## GIVEN INFORMATION:
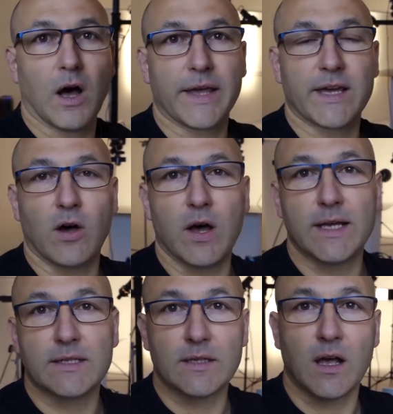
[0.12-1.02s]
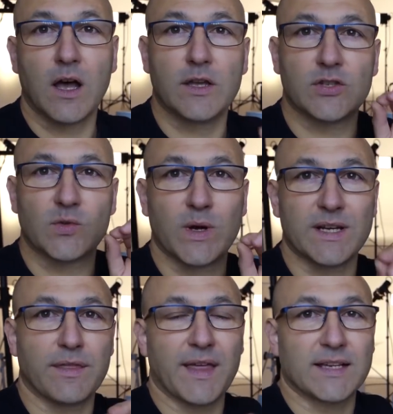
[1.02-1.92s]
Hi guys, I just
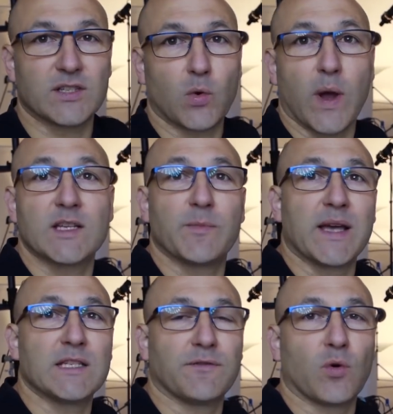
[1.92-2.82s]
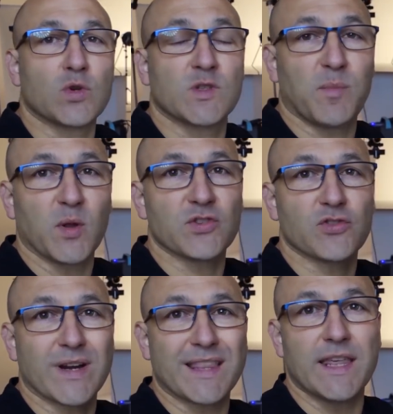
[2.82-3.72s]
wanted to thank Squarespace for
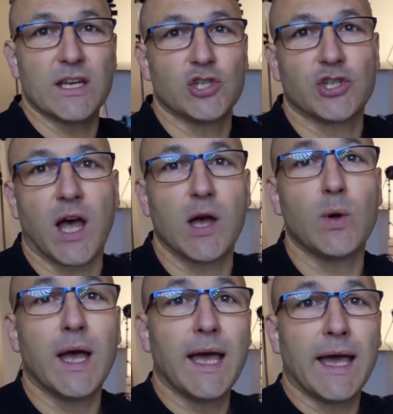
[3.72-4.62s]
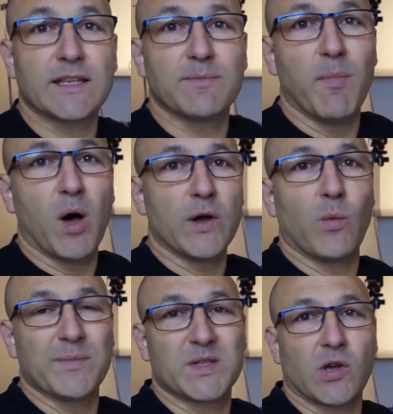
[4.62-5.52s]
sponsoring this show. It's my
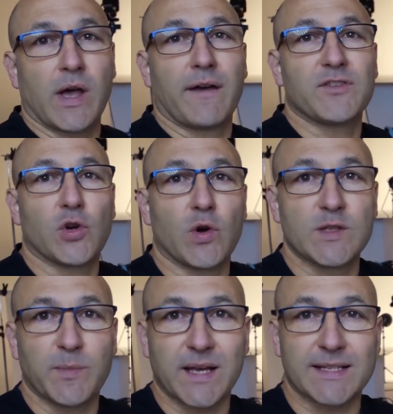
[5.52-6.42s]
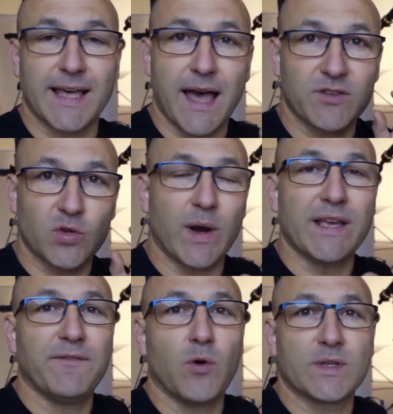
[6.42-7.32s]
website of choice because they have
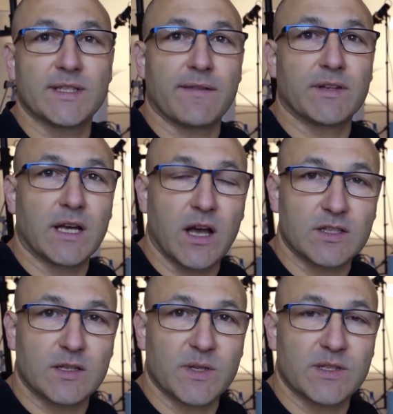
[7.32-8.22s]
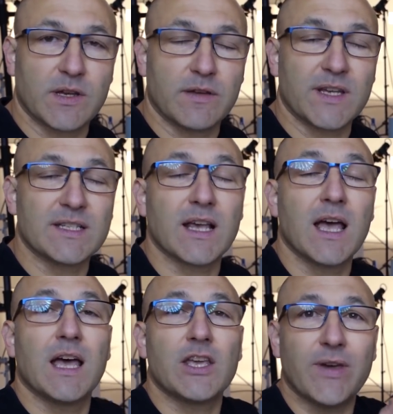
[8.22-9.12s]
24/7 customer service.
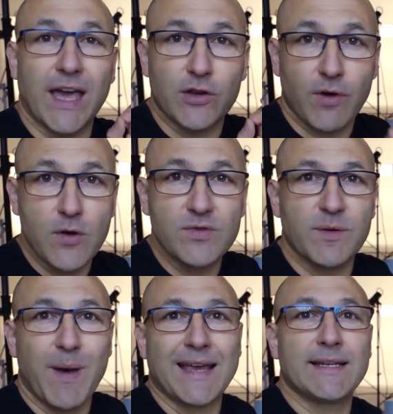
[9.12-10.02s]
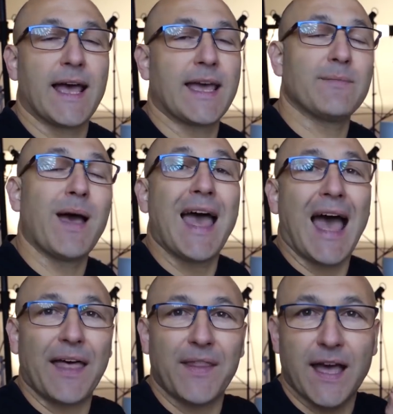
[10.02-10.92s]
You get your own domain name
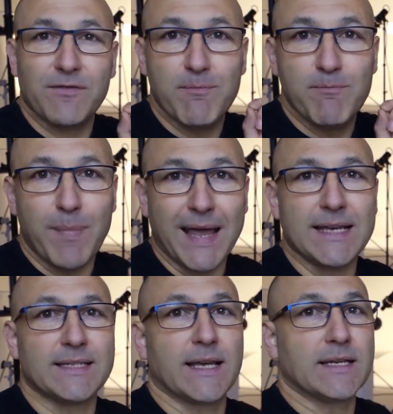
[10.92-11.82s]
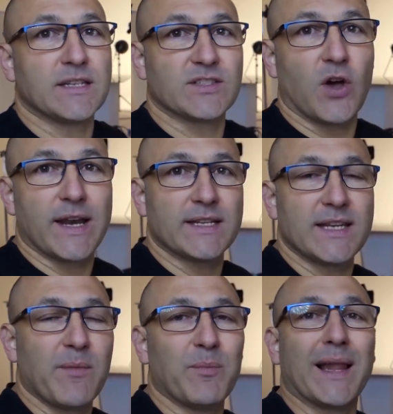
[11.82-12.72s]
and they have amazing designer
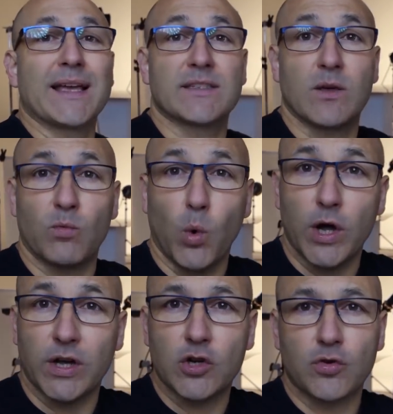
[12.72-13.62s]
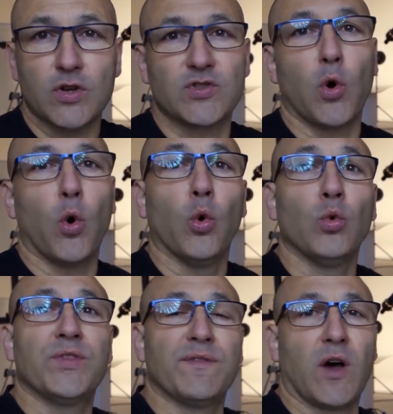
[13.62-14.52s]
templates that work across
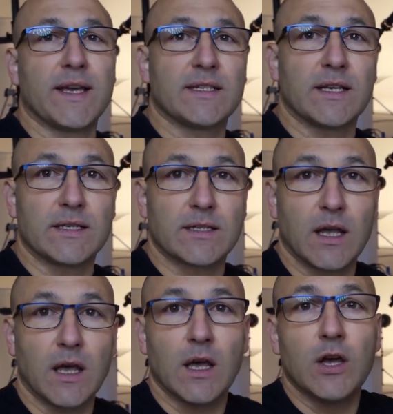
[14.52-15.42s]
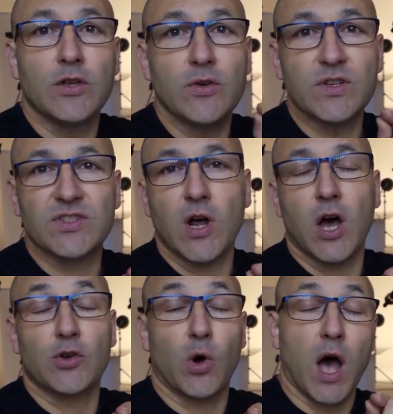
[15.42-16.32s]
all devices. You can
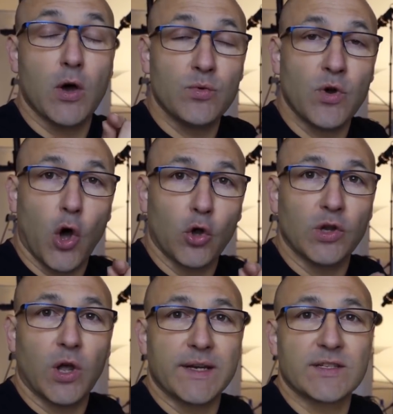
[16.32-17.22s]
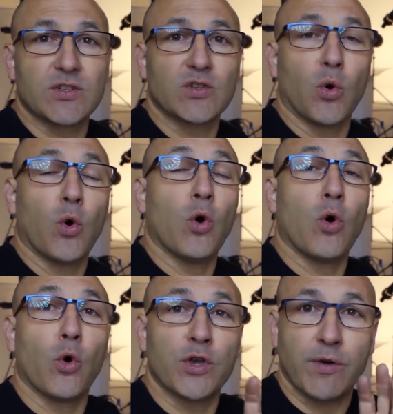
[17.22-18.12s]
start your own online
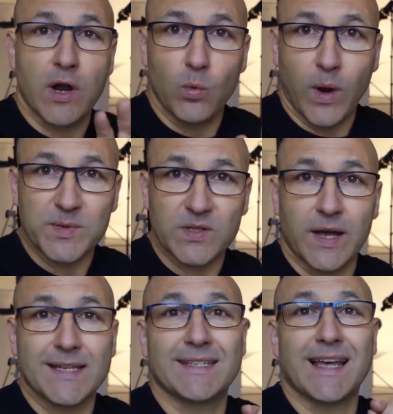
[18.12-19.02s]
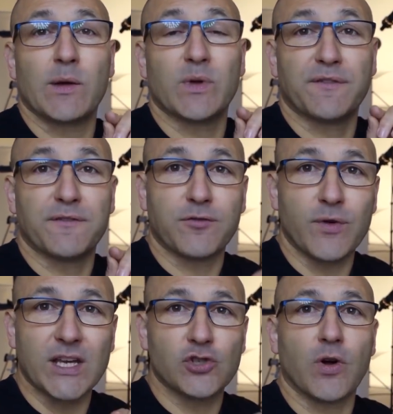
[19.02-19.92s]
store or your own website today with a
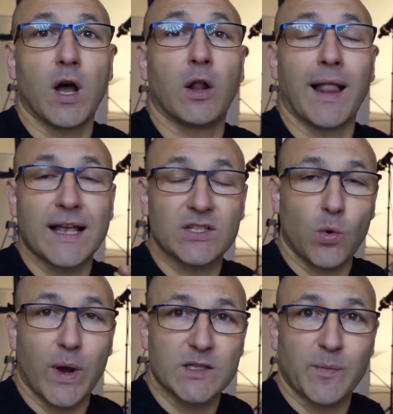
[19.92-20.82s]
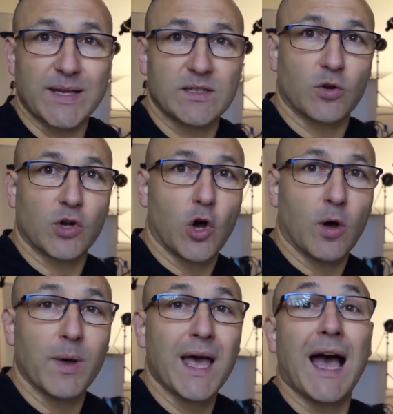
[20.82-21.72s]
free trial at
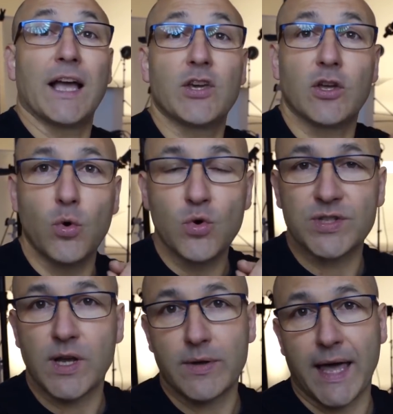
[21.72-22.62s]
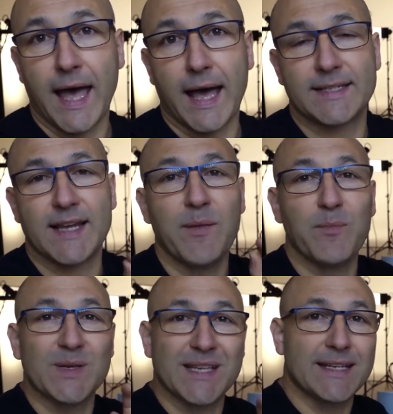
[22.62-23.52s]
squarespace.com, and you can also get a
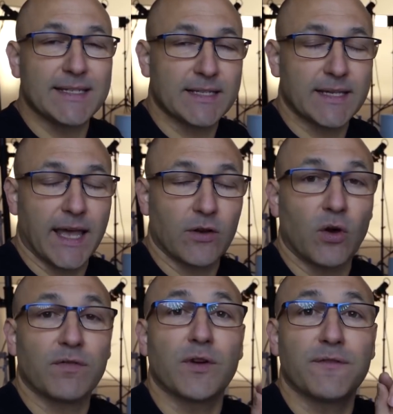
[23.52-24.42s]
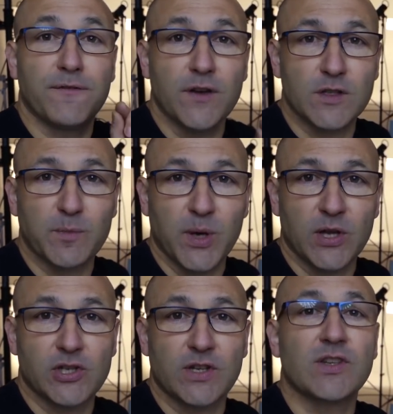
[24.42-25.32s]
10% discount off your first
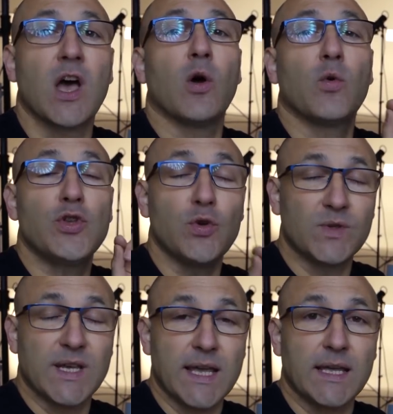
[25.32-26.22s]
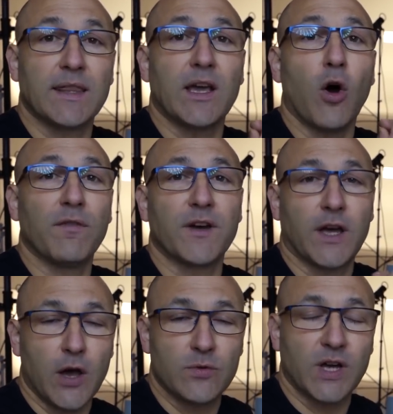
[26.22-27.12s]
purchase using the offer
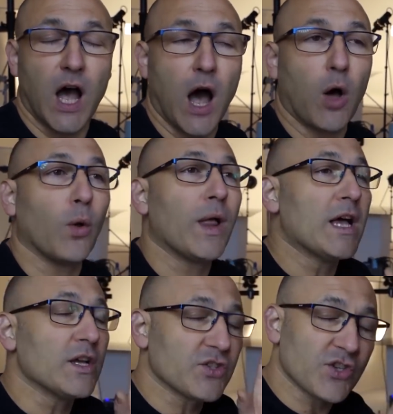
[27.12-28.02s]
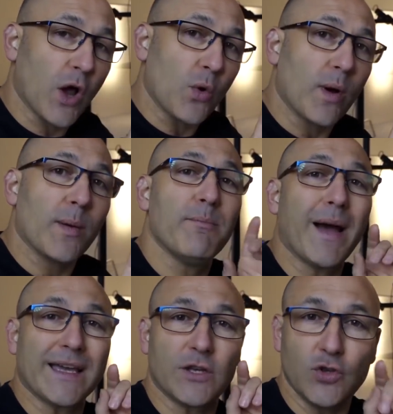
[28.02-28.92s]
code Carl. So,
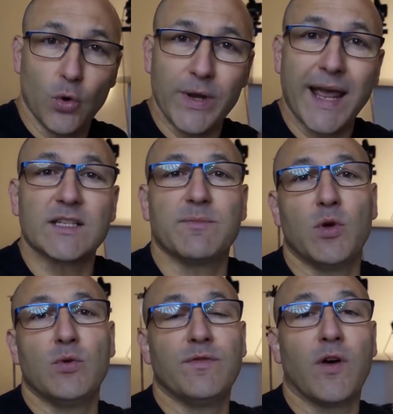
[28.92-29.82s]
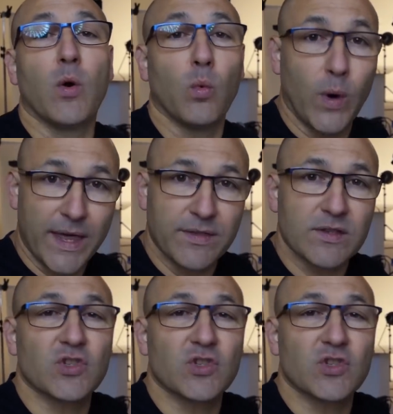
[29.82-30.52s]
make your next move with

## WORK INSTRUCTION:
Repeat each line above exactly. The pictures stay out.

## RESPONSE BELOW:
[0.12-1.02s]
[1.02-1.92s]
Hi guys, I just
[1.92-2.82s]
[2.82-3.72s]
wanted to thank Squarespace for
[3.72-4.62s]
[4.62-5.52s]
sponsoring this show. It's my
[5.52-6.42s]
[6.42-7.32s]
website of choice because they have
[7.32-8.22s]
[8.22-9.12s]
24/7 customer service.
[9.12-10.02s]
[10.02-10.92s]
You get your own domain name
[10.92-11.82s]
[11.82-12.72s]
and they have amazing designer
[12.72-13.62s]
[13.62-14.52s]
templates that work across
[14.52-15.42s]
[15.42-16.32s]
all devices. You can
[16.32-17.22s]
[17.22-18.12s]
start your own online
[18.12-19.02s]
[19.02-19.92s]
store or your own website today with a
[19.92-20.82s]
[20.82-21.72s]
free trial at
[21.72-22.62s]
[22.62-23.52s]
squarespace.com, and you can also get a
[23.52-24.42s]
[24.42-25.32s]
10% discount off your first
[25.32-26.22s]
[26.22-27.12s]
purchase using the offer
[27.12-28.02s]
[28.02-28.92s]
code Carl. So,
[28.92-29.82s]
[29.82-30.52s]
make your next move with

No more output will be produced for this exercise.